I don’t know about a better group with that HK, but I know I will with my G22…. Of course the trigger weight is around 2 lbs, match barrel and I’ll be shooting some minor loads that feel like I am shooting a .22 pistol….But yeah whatever! Nice pistol bro, even if it is a HK…. Damn fine shot group!;)

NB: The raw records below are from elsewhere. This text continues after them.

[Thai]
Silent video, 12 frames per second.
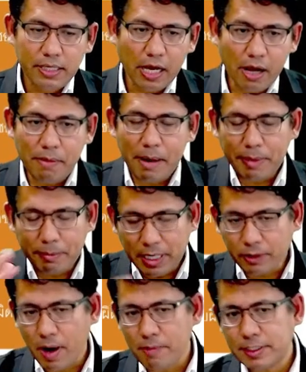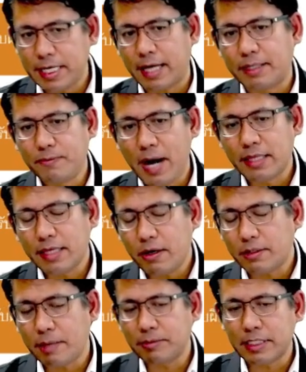แล้วก็มาประเมินความเสี่ยงว่าถ้า
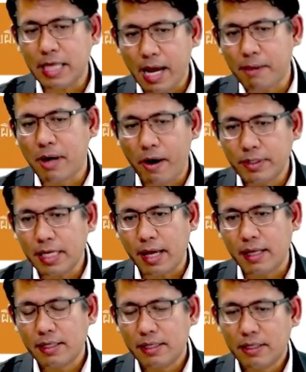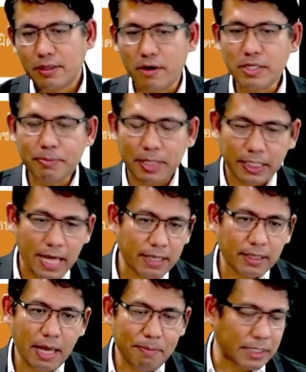เราทำสัญญากับเขาเนี่ยเขาจะผิดนัด
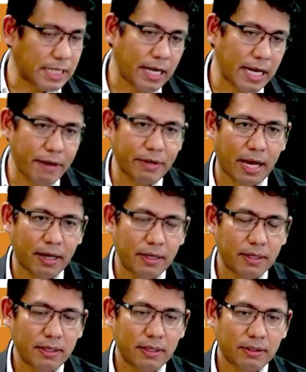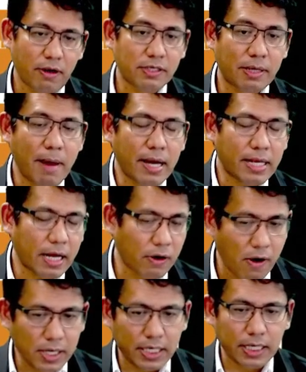ถ้าผิดนัดแล้วเนี่ยเราสามารถเรียก
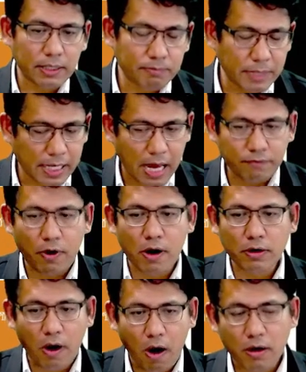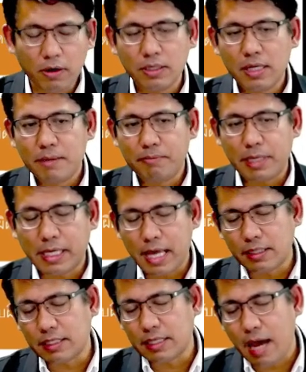ร้องคืนมีการฟ้องร้องมีกา
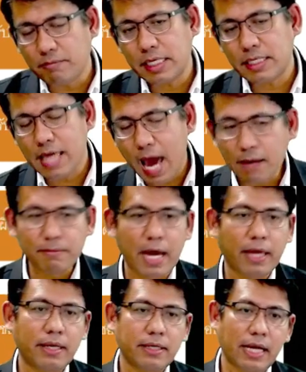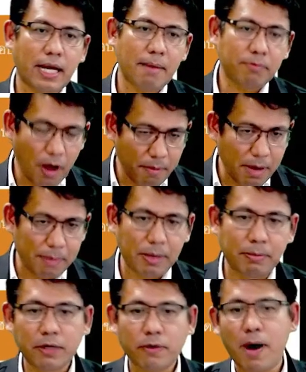รติดตามหนี้ยากไหมนะครับก็มาป
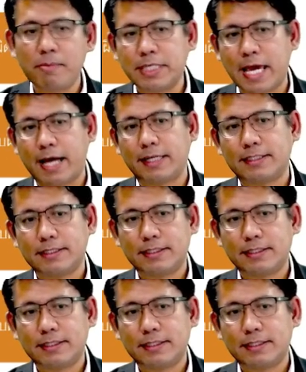ระเมินความเสี่ยง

ETA: I am not knocking your pistol or HK's, I had two USP's (9mm/45acp) but I sold them off when I started having feeding issues and the accurcy was not what I wanted. I think it was a P2000 in 9mm I was finger fucking the other day at a gun-show that almost went home with me. Again very nice shot group at 15 yards...


----------



## Casimir (Mar 23, 2011)

how about this, loser buys the booze?


----------



## policemedic (Mar 23, 2011)

JAB said:


> I don’t know about a better group with that HK, but I know I will with my G22…. Of course the trigger weight is around 2 lbs, match barrel and I’ll be shooting some minor loads that feel like I am shooting a .22 pistol….But yeah whatever! Nice pistol bro, even if it is a HK…. Damn fine shot group!;)
> 
> ETA: I am not knocking your pistol or HK's, I had two USP's (9mm/45acp) but I sold them off when I started having feeding issues and the accurcy was not what I wanted. I think it was a P2000 in 9mm I was finger fucking the other day at a gun-show that almost went home with me. Again very nice shot group at 15 yards...



LMAO

That's a nice race gun you got there!

Strange to hear your USPs had problems.  Didn't your USP 9 know that's the gun Jack Bauer uses?!

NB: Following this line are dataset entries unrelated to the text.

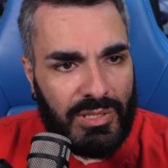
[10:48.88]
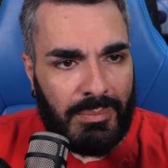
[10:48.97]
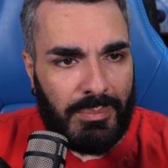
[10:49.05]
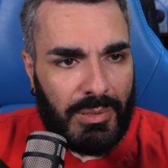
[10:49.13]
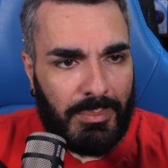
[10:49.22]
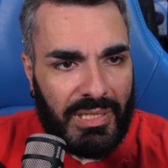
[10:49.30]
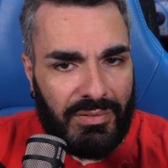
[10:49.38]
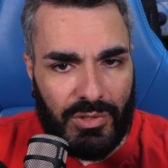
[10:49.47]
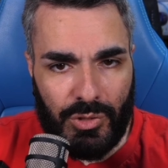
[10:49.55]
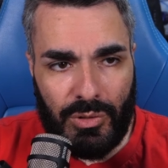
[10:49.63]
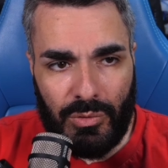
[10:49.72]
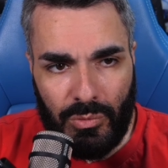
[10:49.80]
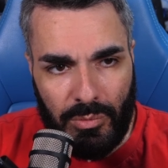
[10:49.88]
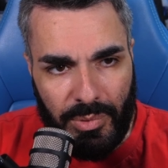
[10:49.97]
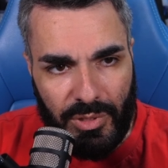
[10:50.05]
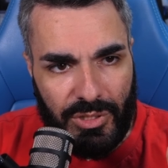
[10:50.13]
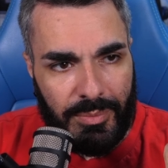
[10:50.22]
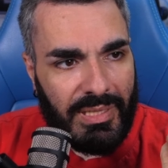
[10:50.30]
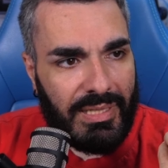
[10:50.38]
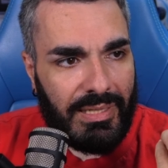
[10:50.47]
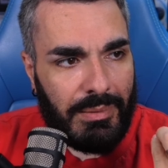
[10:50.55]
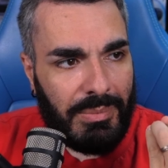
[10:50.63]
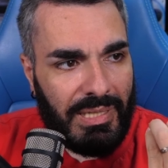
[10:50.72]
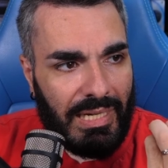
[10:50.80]
sempre il beneficio del dubbio, ci
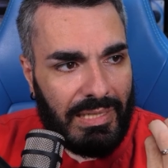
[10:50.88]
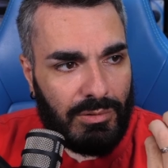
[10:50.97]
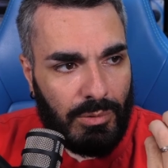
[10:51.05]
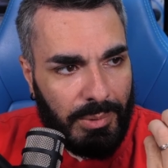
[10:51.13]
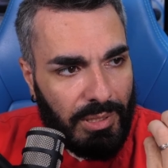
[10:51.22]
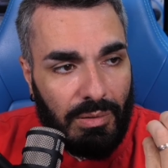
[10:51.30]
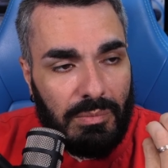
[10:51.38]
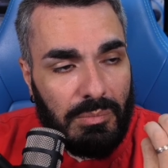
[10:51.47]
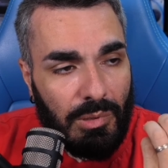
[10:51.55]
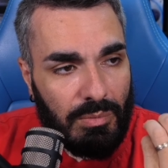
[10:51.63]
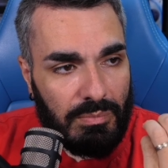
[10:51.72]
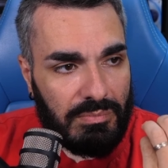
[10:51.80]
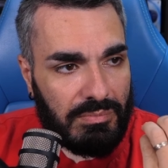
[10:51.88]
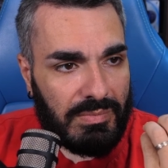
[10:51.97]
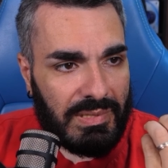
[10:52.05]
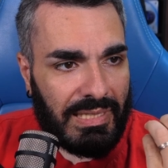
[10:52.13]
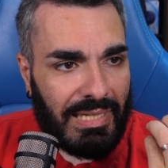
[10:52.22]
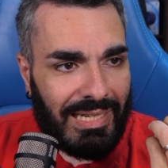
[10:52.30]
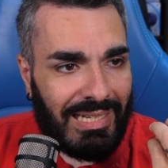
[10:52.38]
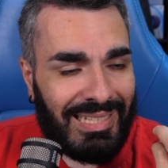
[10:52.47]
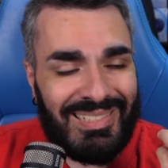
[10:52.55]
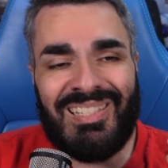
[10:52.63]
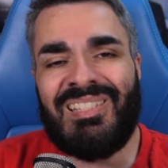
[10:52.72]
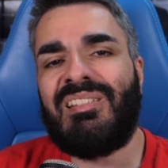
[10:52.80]
mancherebbe altro, però, boh, la,
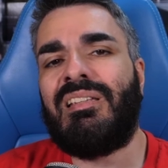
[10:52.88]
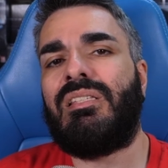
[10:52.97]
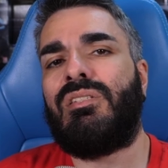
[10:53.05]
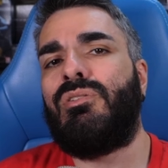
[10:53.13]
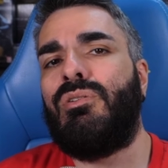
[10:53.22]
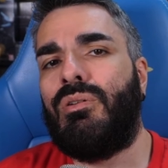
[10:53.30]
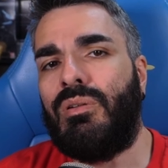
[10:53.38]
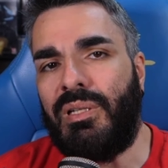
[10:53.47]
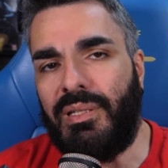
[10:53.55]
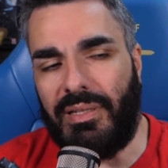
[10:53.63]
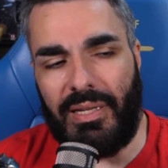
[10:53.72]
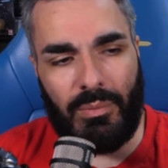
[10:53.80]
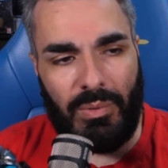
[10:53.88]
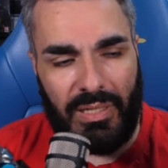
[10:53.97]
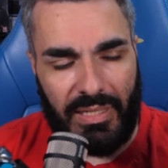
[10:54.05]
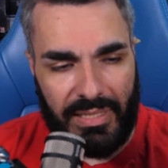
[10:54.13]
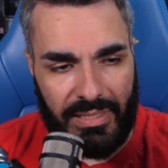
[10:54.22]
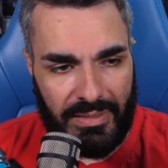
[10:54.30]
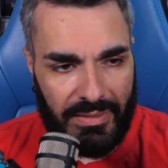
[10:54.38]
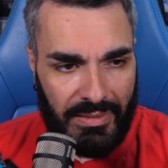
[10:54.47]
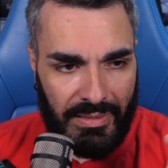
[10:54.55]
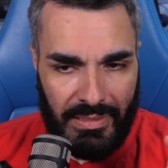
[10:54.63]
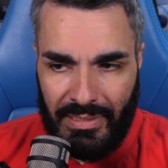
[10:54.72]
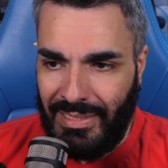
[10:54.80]
la sensazione è quella che... È
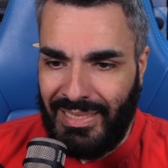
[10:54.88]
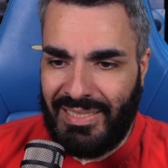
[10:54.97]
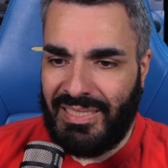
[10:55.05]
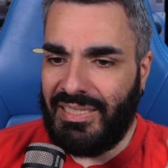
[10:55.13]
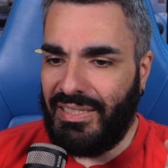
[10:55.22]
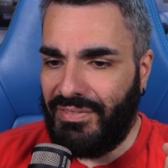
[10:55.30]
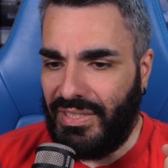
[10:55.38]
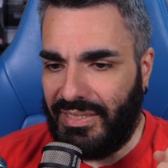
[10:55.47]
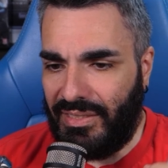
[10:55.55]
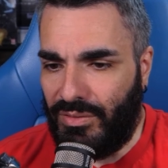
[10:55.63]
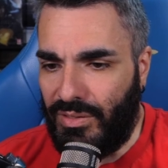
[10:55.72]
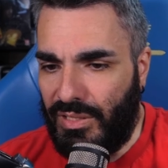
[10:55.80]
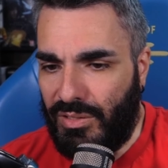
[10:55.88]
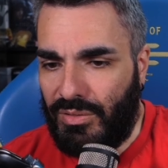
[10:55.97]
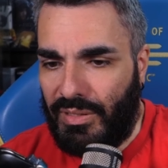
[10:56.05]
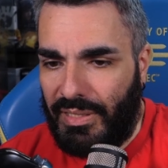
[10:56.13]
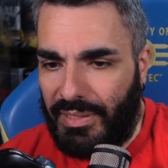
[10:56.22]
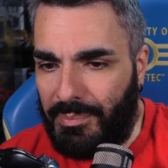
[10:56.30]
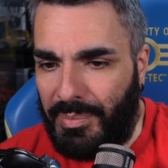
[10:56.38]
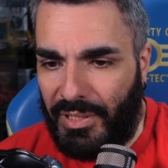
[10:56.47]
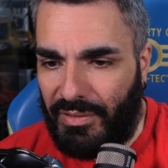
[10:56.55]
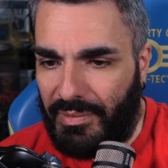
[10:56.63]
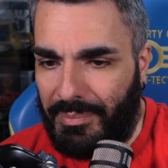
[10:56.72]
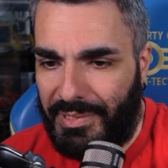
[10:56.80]
si sia fatta condizionare.
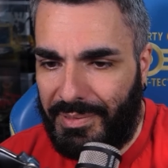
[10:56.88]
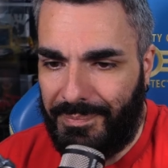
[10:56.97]
Però vabbè,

The P2000 is nice, and I was thinking of the P2000SK for a BUG.  I ended up making a different choice to replace the Glock 27 I've been using for a BUG, but not because the SK isn't a good pistol.

Next time I take it out (before it gets sent to Bowie Tactical for some beauty work) I'll probably bench it just to see what it's capable of when I'm not pressing the trigger as fast as I can see the front sight.


----------



## policemedic (Mar 23, 2011)

Casimir said:


> how about this, loser buys the booze?



Well, duh.... :confused:


----------



## Casimir (Mar 23, 2011)

policemedic said:


> Well, duh.... :confused:



just makin sure  Just so you know, fair warning and all, when I win (   ) I'm a lightweight with the alcohol, so I'm a cheap date haha


----------



## 8'Duece (Mar 24, 2011)

Casimir said:


> just makin sure  Just so you know, fair warning and all, when I win (  ) I'm a lightweight with the alcohol, so I'm a cheap date haha



Ok, now that I've stessed myself as a poor shooter, I want in and you fuckwads bring your beer money !!


----------



## Casimir (Mar 24, 2011)

haha....time and place.....aaaaaand, I'll try and take some leave lol


----------



## 8'Duece (Mar 24, 2011)

Casimir said:


> haha....time and place.....aaaaaand, I'll try and take some leave lol



Seriously.......................we can shoot, but I still suck and you guy's can still buy the beers. :eek:

Too keep the thread on track I'd like make some observations of the HK45c pistol.

It supiciously still looks a lot like the USP .45c pistol with front slide etchings, different sights and the P2000 style slide release with the same type of frame safety.  I'm going to assume the recoil spring and guide rod are the same as the full size HK45 which is suspiciously the same as the P2000 concept with a plastic bushing ??


----------



## Diamondback 2/2 (Mar 24, 2011)

PoliceMedic, how do you like the VTAC targets? I mainly use USPSA targets for COF's and use NRA pistol bull's or small paper plates for groups. I am getting the USPSA cardboard targets for about .45 cents a target (buying by the 100) and the bull's I get free most of the time. I have seen the *paper* VTAC's for around .35 to .38 cents a target, but I tend to like cardboard. I like VTAC's design, but they are high priced for just paper IMO...


----------



## 8'Duece (Mar 25, 2011)

Targets ??  Who uses those ?? :eek:


----------



## policemedic (Mar 25, 2011)

8'Duece said:


> Seriously.......................we can shoot, but I still suck and you guy's can still buy the beers. :eek:
> 
> Too keep the thread on track I'd like make some observations of the HK45c pistol.
> 
> It supiciously still looks a lot like the USP .45c pistol with front slide etchings, different sights and the P2000 style slide release with the same type of frame safety. I'm going to assume the recoil spring and guide rod are the same as the full size HK45 which is suspiciously the same as the P2000 concept with a plastic bushing ??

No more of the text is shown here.